The answer consists solely of the lines running from the one with "[00:00:06.00 to 00:00:07.00]" through the final line below, transcribed exactly and without any pictures.

▸ DATA SHOWN
-- Opening Marker --
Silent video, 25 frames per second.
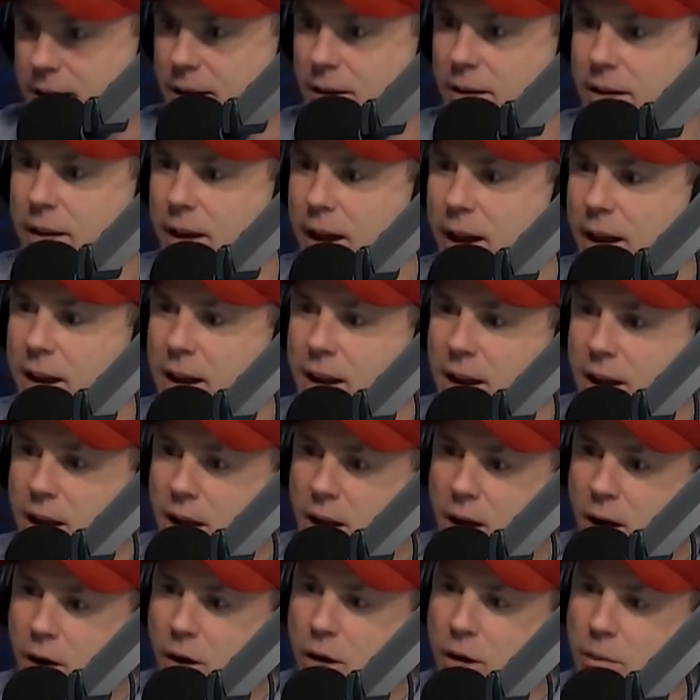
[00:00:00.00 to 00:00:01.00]
okay,
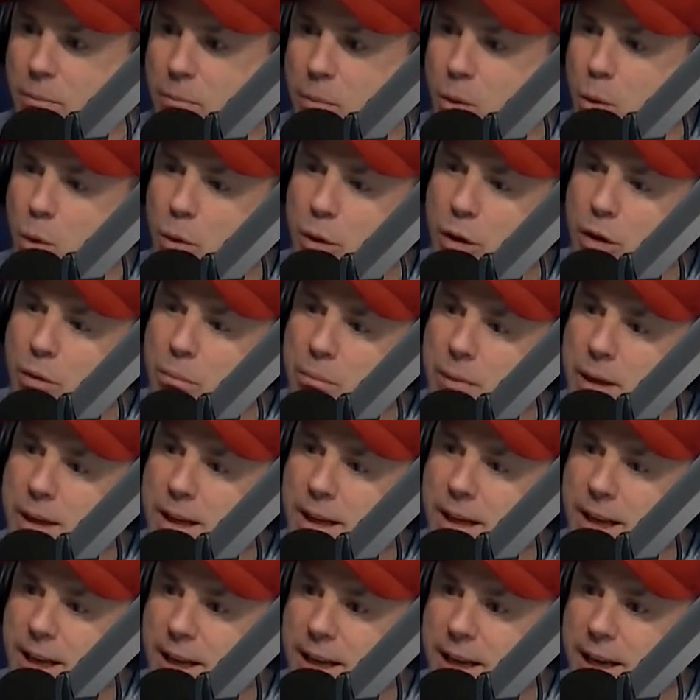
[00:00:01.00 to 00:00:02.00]
on more than $1
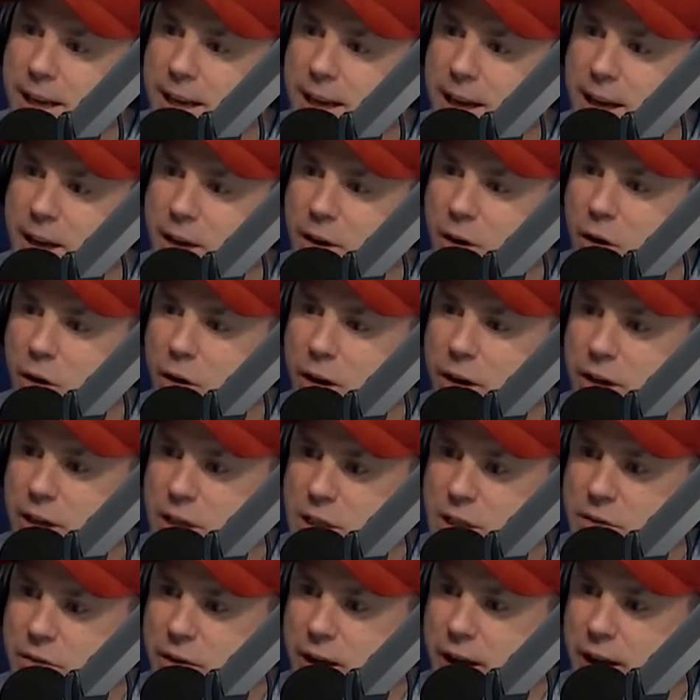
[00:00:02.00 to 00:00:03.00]
million a year at 19 years
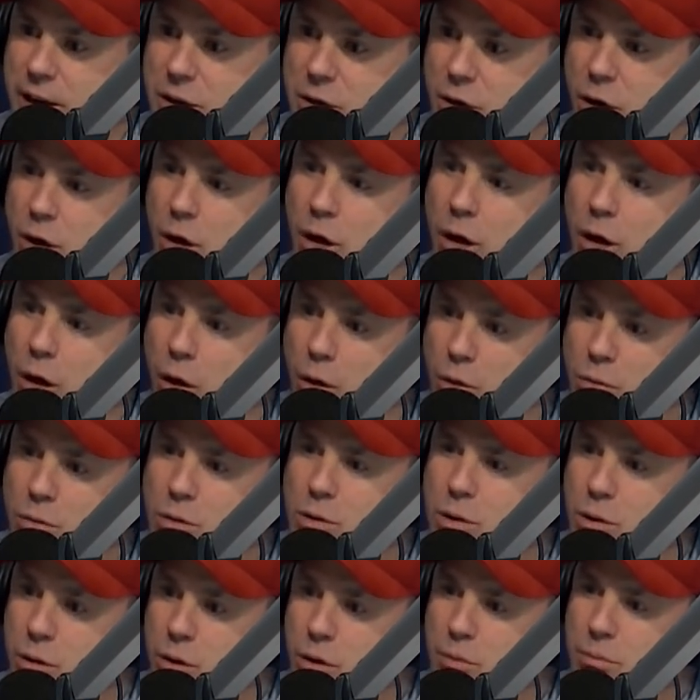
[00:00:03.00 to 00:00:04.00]
of age on a
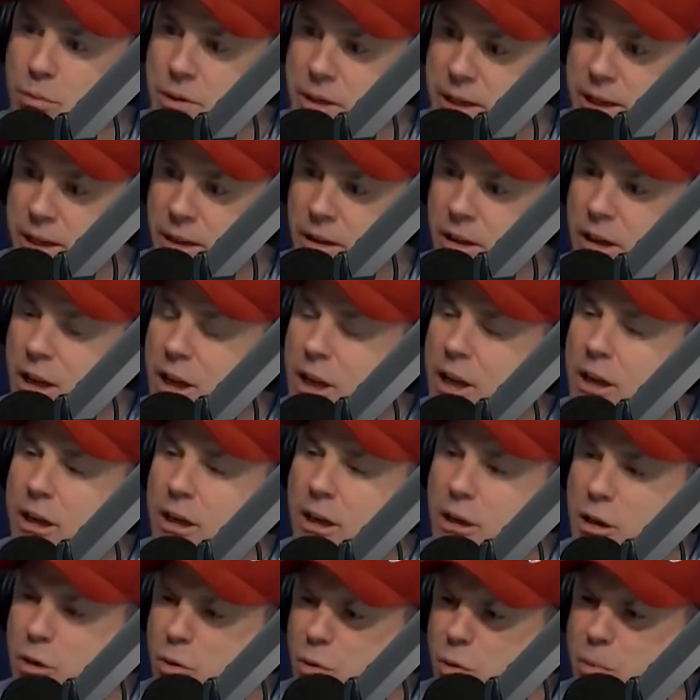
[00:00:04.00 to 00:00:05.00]
long-term deal,
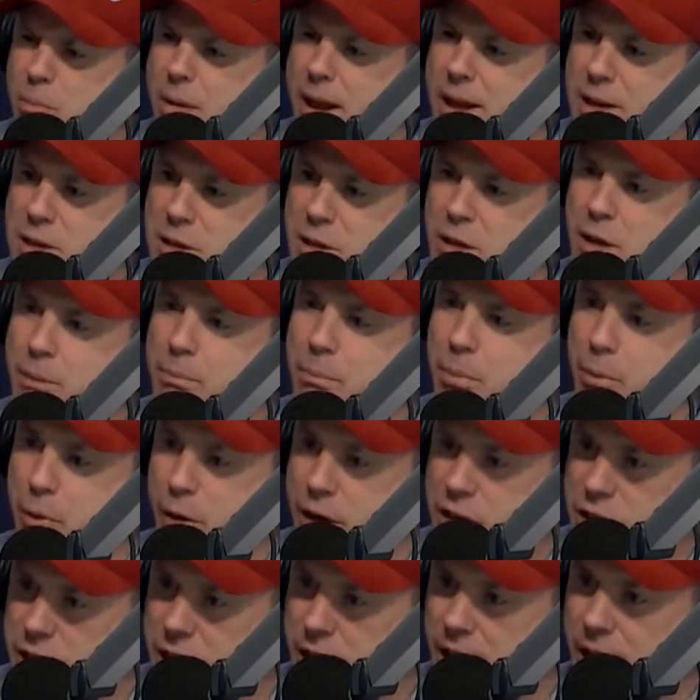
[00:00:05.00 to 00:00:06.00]
can you imagine the
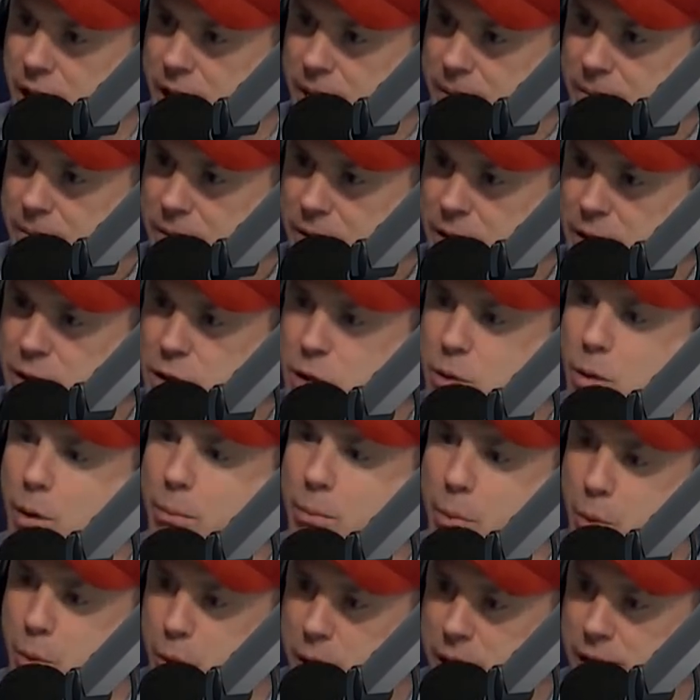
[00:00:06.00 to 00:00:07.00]
pressure that you are
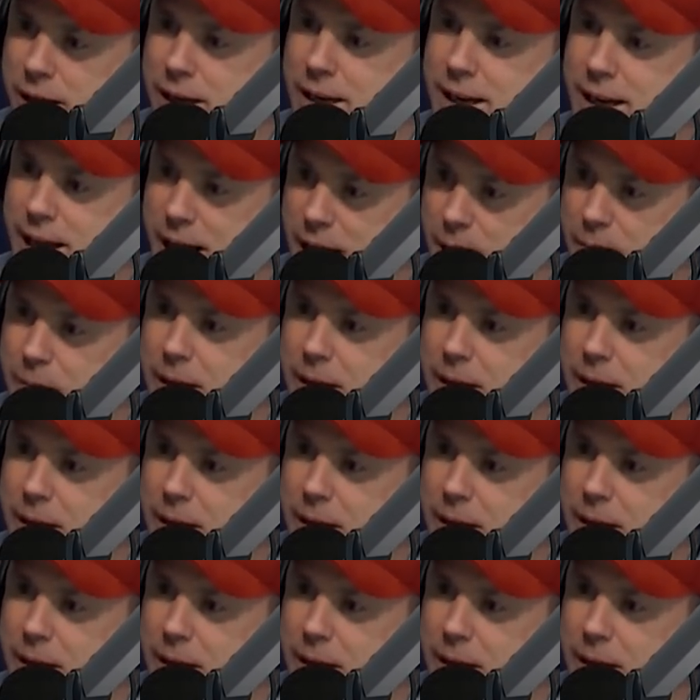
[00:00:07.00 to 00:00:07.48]
putting a young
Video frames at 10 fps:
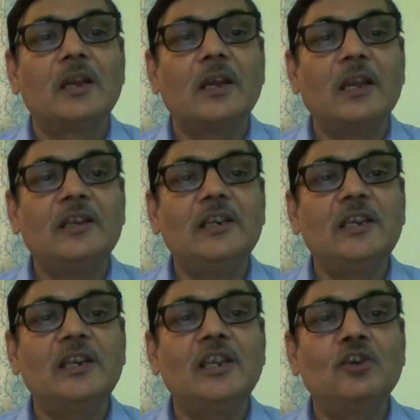
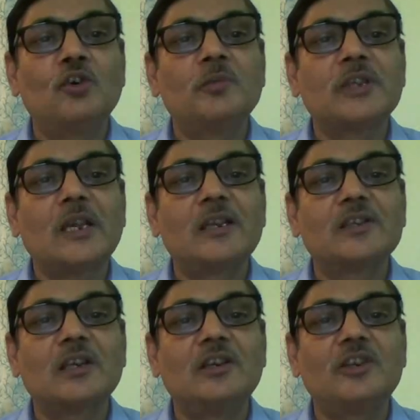allele in homozygous
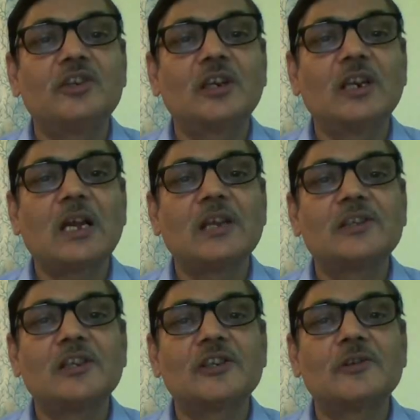condition
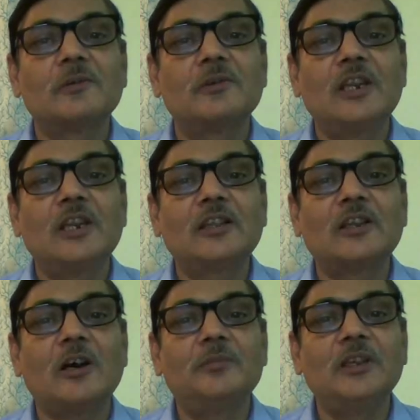causes death
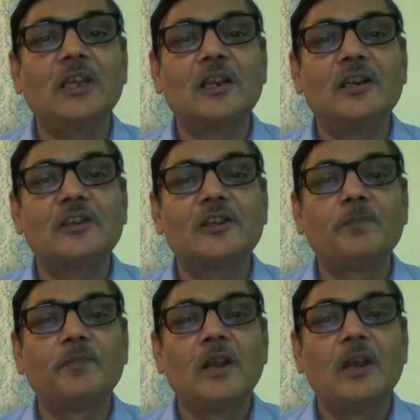of the organism
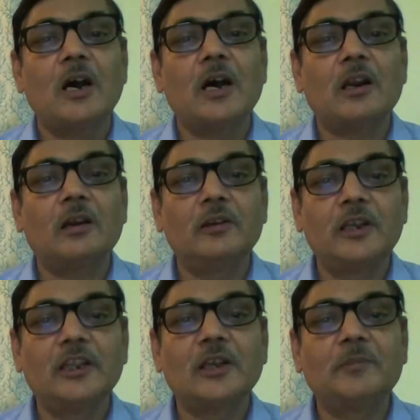or
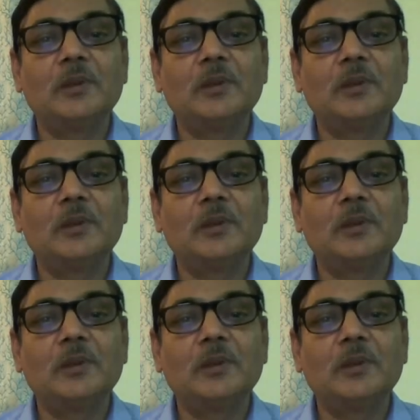death of the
-- Closing Marker --
▸ WRITTEN SOLUTION
[00:00:06.00 to 00:00:07.00]
pressure that you are
[00:00:07.00 to 00:00:07.48]
putting a young
Video frames at 10 fps:
allele in homozygous
condition
causes death
of the organism
or
death of the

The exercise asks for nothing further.